### [Extracted information]
┄┄┄┄┄┄┄┄┄┄┄┄┄┄┄┄┄┄┄┄
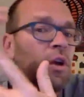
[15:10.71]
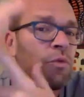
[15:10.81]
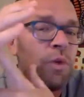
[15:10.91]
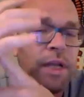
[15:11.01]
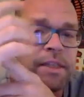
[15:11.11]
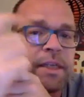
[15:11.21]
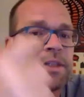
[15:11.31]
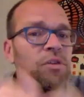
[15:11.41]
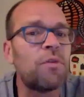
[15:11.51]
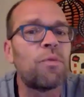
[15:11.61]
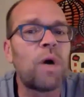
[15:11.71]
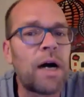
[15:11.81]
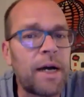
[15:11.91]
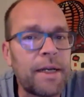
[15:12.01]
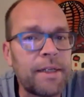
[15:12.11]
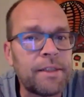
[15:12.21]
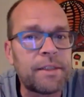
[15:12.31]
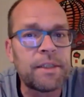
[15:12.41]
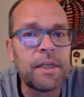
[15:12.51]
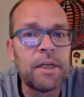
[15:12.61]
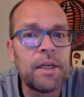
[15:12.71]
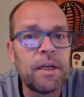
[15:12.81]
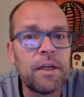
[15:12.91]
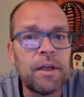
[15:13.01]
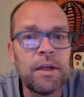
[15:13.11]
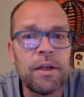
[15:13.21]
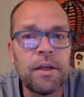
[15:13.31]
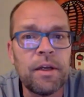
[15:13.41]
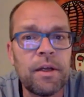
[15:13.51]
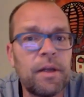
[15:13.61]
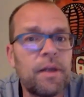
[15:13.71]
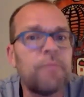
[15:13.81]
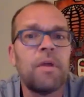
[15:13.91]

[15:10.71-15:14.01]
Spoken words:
ratings of wines, a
┄┄┄┄┄┄┄┄┄┄┄┄┄┄┄┄┄┄┄┄
### [Problem to solve]
A precise copy of each record, with the images removed, should be output.

### [Result of the task]
[15:10.71]
[15:10.81]
[15:10.91]
[15:11.01]
[15:11.11]
[15:11.21]
[15:11.31]
[15:11.41]
[15:11.51]
[15:11.61]
[15:11.71]
[15:11.81]
[15:11.91]
[15:12.01]
[15:12.11]
[15:12.21]
[15:12.31]
[15:12.41]
[15:12.51]
[15:12.61]
[15:12.71]
[15:12.81]
[15:12.91]
[15:13.01]
[15:13.11]
[15:13.21]
[15:13.31]
[15:13.41]
[15:13.51]
[15:13.61]
[15:13.71]
[15:13.81]
[15:13.91]

[15:10.71-15:14.01]
Spoken words:
ratings of wines, a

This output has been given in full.